Saved data entries:
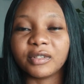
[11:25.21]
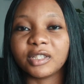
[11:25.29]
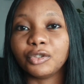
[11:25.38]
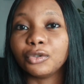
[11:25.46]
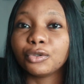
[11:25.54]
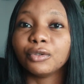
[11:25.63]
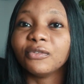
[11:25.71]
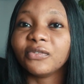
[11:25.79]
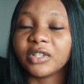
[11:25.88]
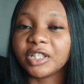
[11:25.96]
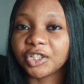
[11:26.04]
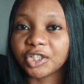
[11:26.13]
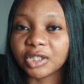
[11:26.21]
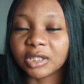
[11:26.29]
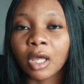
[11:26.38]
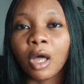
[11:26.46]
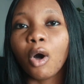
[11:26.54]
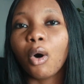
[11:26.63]
reason you couldn't finish it
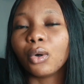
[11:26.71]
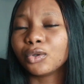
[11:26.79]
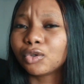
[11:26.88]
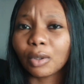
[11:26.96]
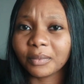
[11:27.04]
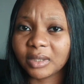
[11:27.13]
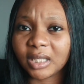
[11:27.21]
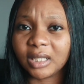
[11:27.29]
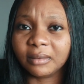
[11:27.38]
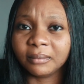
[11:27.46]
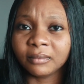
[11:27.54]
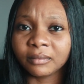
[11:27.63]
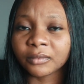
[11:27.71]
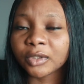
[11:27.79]
or something.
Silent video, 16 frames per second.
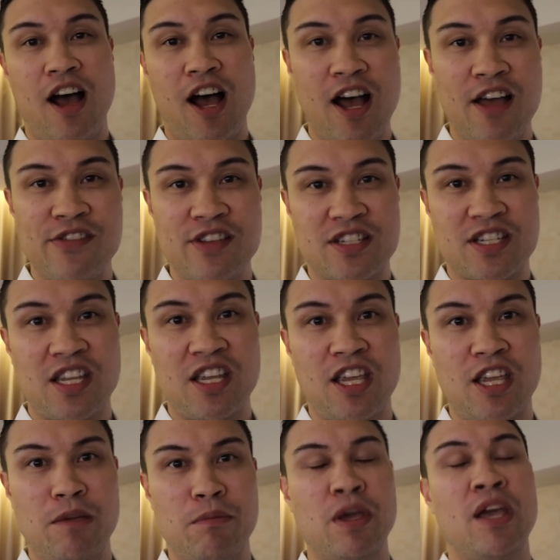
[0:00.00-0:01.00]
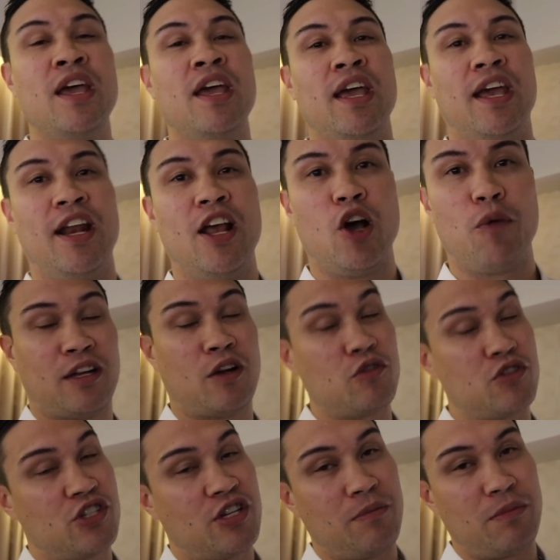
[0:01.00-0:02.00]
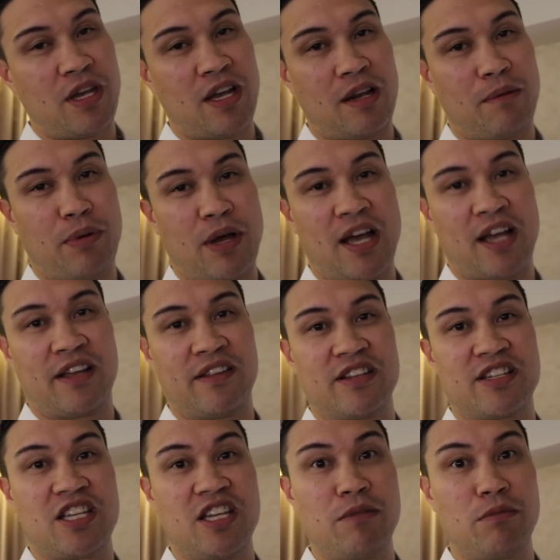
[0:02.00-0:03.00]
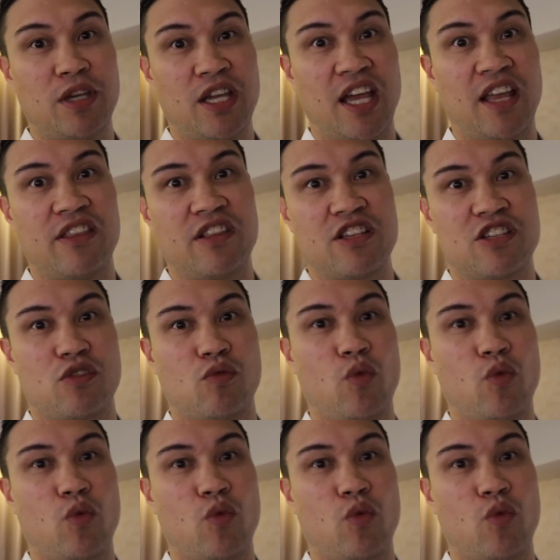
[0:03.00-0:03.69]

on the team and help Coach Jimmy Alapag and the team get this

Exercise description: The reply should repeat the data in full, exactly as given, and contain no pictures.

Solution for this exercise:
[11:25.21]
[11:25.29]
[11:25.38]
[11:25.46]
[11:25.54]
[11:25.63]
[11:25.71]
[11:25.79]
[11:25.88]
[11:25.96]
[11:26.04]
[11:26.13]
[11:26.21]
[11:26.29]
[11:26.38]
[11:26.46]
[11:26.54]
[11:26.63]
reason you couldn't finish it
[11:26.71]
[11:26.79]
[11:26.88]
[11:26.96]
[11:27.04]
[11:27.13]
[11:27.21]
[11:27.29]
[11:27.38]
[11:27.46]
[11:27.54]
[11:27.63]
[11:27.71]
[11:27.79]
or something.
Silent video, 16 frames per second.
[0:00.00-0:01.00]
[0:01.00-0:02.00]
[0:02.00-0:03.00]
[0:03.00-0:03.69]

on the team and help Coach Jimmy Alapag and the team get this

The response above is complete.